Su 40,5 milioni di persone che nel mondo hanno cercato rifugi d’emergenza, 30 milioni, ovvero i tre quarti, sono fuggiti dalle loro residenze abituali per sfuggire a calamità naturali come uragani, tifoni e incendi, un numero triplo persino rispetto a quello già altissimo di chi fugge dai conflitti armati. In particolare segnaliamo il caso della zona subsahariana, che è tradizionalmente colpita da carestie dovute alla siccità. Nel 2020 da qui risultano sfollate 4milioni 299mila persone, un numero enorme che però rappresenta ormai soltanto la metà di coloro che dalla zona fuggono da guerre e violenze, sequestri e attacchi ai villaggi, calcolati in 7milioni 780 mila individui, a dimostrazione dell’espandersi dell’insicurezza legata alle incursioni omicide dei terroristi islamici.

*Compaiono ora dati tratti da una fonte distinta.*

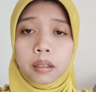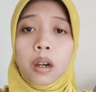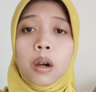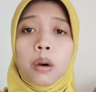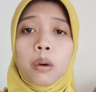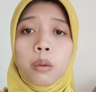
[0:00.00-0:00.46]

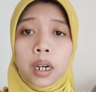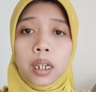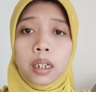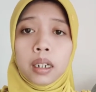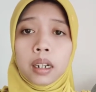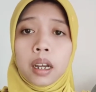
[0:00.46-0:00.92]
1.
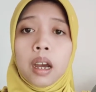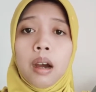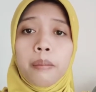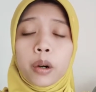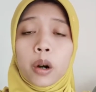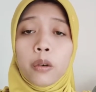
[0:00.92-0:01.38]

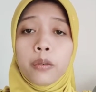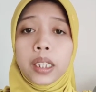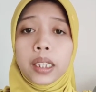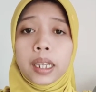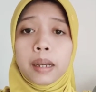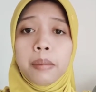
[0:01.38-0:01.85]

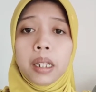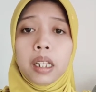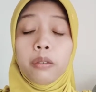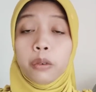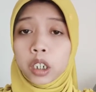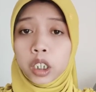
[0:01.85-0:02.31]
Profitable for
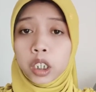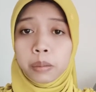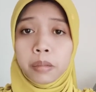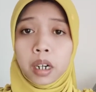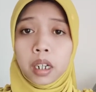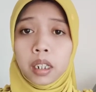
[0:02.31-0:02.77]

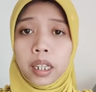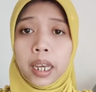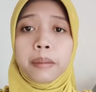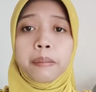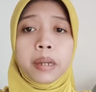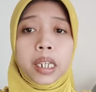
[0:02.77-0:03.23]
small and
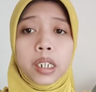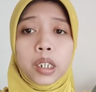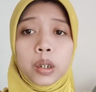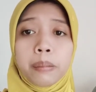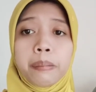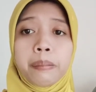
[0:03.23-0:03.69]

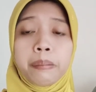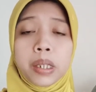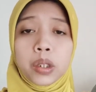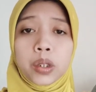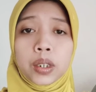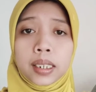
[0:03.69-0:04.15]
medium
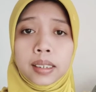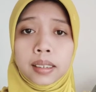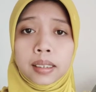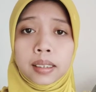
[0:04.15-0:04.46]
business.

Tornando ai Paesi più colpiti da catastrofi naturali, nell’ordine di gravità troviamo sì Yemen, Afghanistan, Siria ed Haiti, ma dal quinto posto in giù in questa spietata classifica c’è soltanto l’Africa, ovvero Repubblica Democratica del Congo, Sud Sudan, Sudan, Nigeria, Etiopia e Zimbabwe. Senza contare che in questi e molti altri Paesi dell’Africa orientale, Kenya in prima fila, le invasioni di locuste nello scorso anno hanno messo in ginocchio le colture agricole, con il paradosso che nemmeno l’uso dei pesticidi è auspicabile, visto che sull’altro piatto della bilancia sarebbe talmente alta la quantità di prodotti chimici da irrorare sui campi che i danni su pascoli e colture potrebbero essere superiori ai benefici. Il rimedio sta in nuove foreste per arginare desertificazione e alluvioni? Nemmeno purtroppo, perché la piantumazione di milioni di nuovi alberi, come si sta facendo sulla ‘catena verde’ subsahariana, ad esempio, potrebbe alterare anche qui la biodiversità, così come provocare consistenti piogge artificiali può generare tossicità nelle acque per la ricaduta degli agenti chimici a terra.
Il futuro è cupo e a Glasgow si nicchia.